• YOUR INSTRUCTIONS: Would you please write out only the lines running from the top of the listing through the one holding "[00:10:50.44]", exactly, with both ends kept and pictures left out?

• RECORDED DATA:
╭──

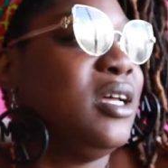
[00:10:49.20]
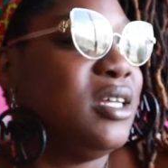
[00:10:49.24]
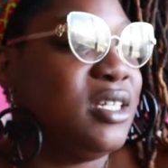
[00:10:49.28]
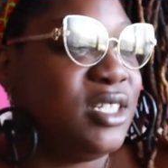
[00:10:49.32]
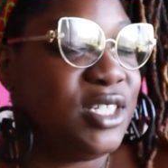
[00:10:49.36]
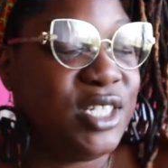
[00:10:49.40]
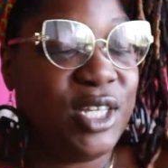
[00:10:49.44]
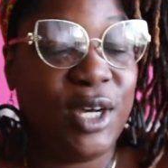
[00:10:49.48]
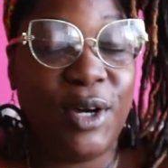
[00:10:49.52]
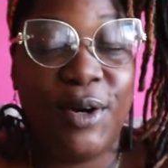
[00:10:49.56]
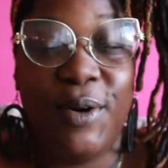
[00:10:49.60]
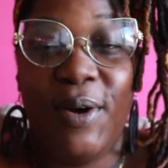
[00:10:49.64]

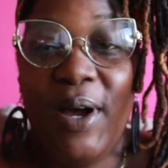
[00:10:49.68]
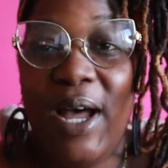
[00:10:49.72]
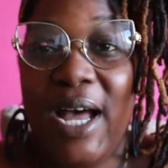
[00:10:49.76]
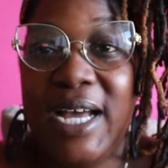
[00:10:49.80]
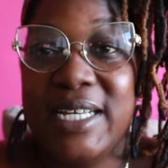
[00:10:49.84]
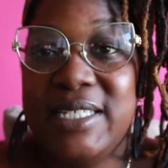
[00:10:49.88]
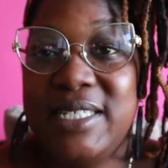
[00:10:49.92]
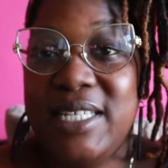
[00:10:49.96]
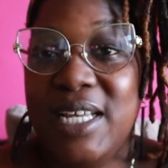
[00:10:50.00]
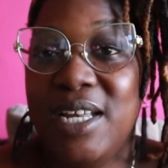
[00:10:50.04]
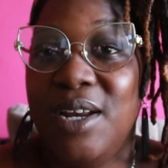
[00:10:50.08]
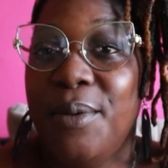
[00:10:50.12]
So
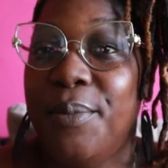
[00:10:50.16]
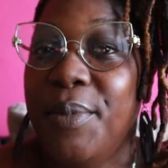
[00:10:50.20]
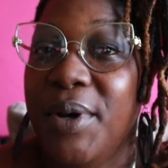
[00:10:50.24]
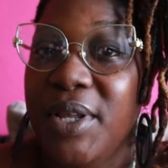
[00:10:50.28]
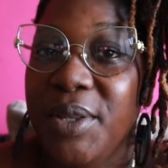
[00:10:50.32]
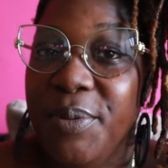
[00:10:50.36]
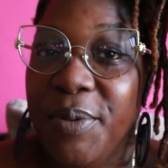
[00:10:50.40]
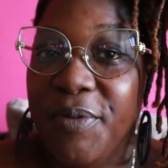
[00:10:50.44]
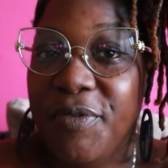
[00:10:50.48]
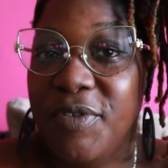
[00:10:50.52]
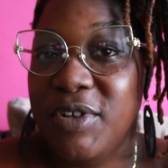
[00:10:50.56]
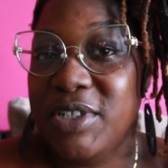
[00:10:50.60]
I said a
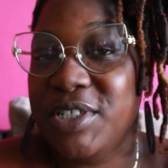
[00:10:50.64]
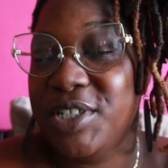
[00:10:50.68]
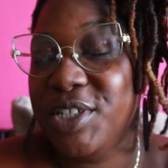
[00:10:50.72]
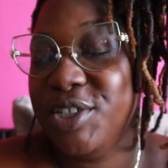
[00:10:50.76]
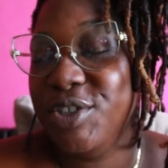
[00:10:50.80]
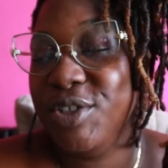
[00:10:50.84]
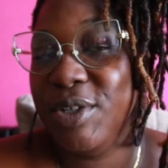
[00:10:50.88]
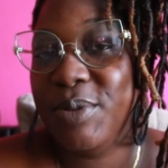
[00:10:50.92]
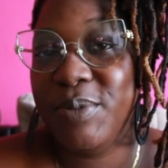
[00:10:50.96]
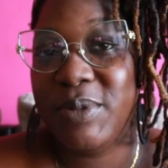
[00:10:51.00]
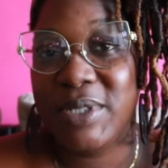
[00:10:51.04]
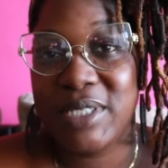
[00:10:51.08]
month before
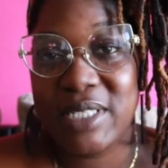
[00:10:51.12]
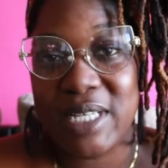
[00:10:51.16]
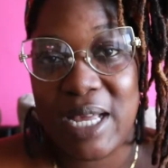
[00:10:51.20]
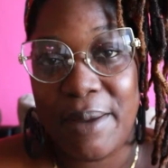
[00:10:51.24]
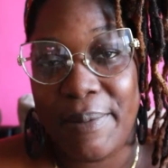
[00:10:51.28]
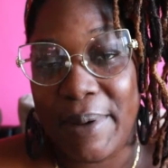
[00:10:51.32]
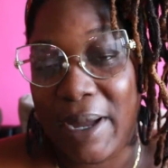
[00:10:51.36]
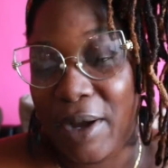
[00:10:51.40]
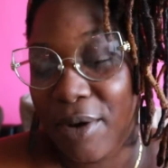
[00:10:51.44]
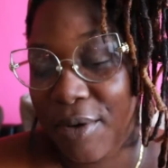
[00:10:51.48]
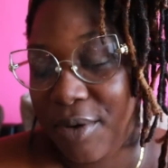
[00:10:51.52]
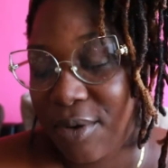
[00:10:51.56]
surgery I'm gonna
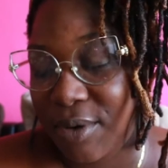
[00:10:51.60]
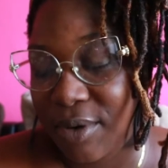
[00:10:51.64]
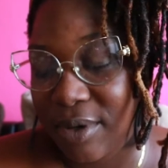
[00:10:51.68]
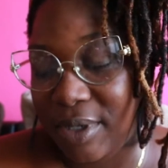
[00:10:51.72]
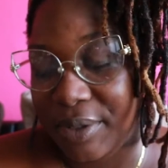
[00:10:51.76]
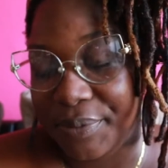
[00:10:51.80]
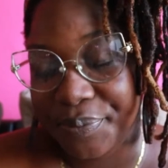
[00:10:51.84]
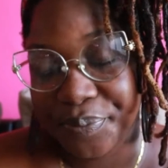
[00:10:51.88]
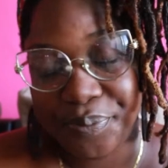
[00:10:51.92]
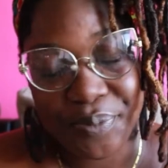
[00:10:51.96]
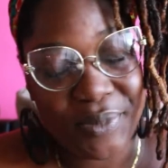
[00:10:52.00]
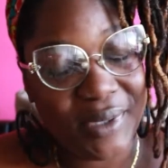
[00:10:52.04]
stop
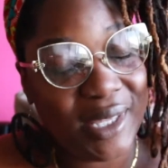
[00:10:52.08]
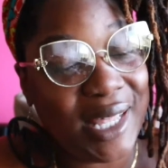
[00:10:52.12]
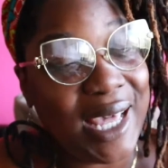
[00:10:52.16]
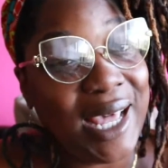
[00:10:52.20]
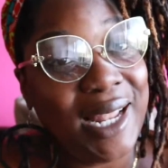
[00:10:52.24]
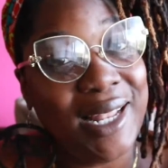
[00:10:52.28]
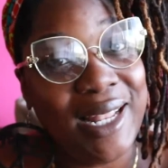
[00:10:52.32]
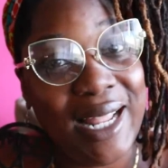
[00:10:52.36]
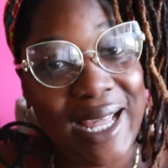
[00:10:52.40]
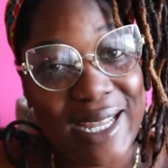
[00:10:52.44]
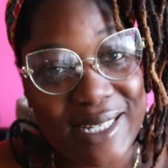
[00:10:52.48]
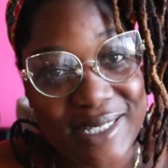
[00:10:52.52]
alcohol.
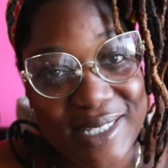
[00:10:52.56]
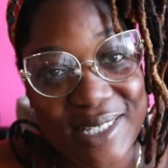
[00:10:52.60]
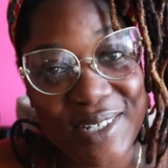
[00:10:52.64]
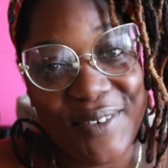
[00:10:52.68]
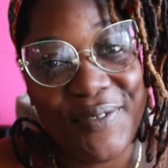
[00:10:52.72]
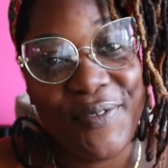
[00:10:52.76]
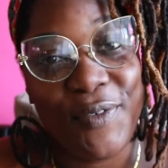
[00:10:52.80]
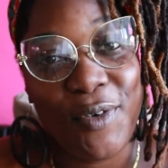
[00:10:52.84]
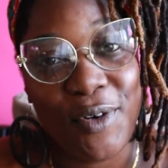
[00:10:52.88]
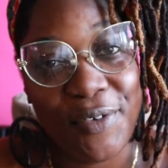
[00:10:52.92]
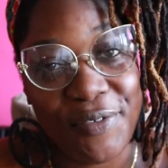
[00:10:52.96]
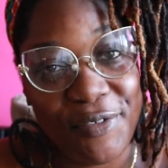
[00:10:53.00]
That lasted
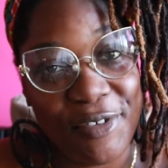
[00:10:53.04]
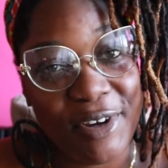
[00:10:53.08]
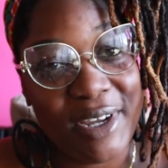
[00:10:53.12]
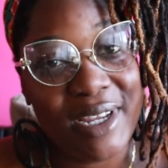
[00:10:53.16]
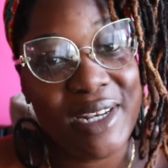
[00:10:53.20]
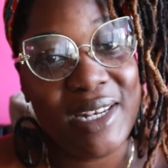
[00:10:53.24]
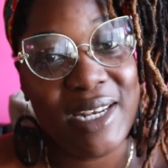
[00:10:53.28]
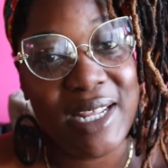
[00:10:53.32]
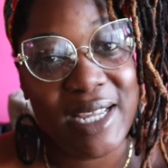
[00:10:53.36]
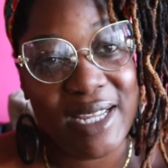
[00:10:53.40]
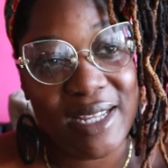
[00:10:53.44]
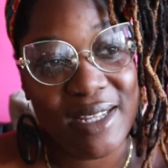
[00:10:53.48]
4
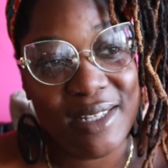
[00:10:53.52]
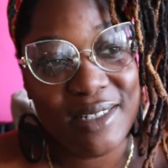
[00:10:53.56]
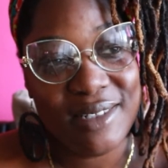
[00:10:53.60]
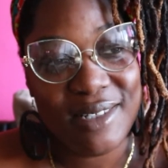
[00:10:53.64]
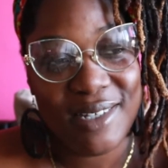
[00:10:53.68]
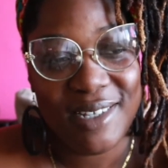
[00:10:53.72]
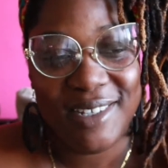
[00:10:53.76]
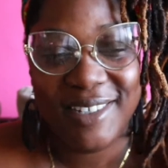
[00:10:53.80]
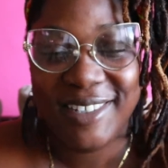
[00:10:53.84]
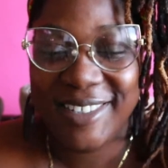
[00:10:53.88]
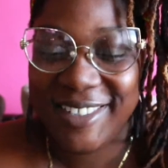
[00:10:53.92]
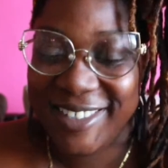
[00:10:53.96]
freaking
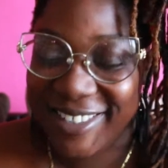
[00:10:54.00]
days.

╰──

• COMPLETED TASK:
[00:10:49.20]
[00:10:49.24]
[00:10:49.28]
[00:10:49.32]
[00:10:49.36]
[00:10:49.40]
[00:10:49.44]
[00:10:49.48]
[00:10:49.52]
[00:10:49.56]
[00:10:49.60]
[00:10:49.64]

[00:10:49.68]
[00:10:49.72]
[00:10:49.76]
[00:10:49.80]
[00:10:49.84]
[00:10:49.88]
[00:10:49.92]
[00:10:49.96]
[00:10:50.00]
[00:10:50.04]
[00:10:50.08]
[00:10:50.12]
So
[00:10:50.16]
[00:10:50.20]
[00:10:50.24]
[00:10:50.28]
[00:10:50.32]
[00:10:50.36]
[00:10:50.40]
[00:10:50.44]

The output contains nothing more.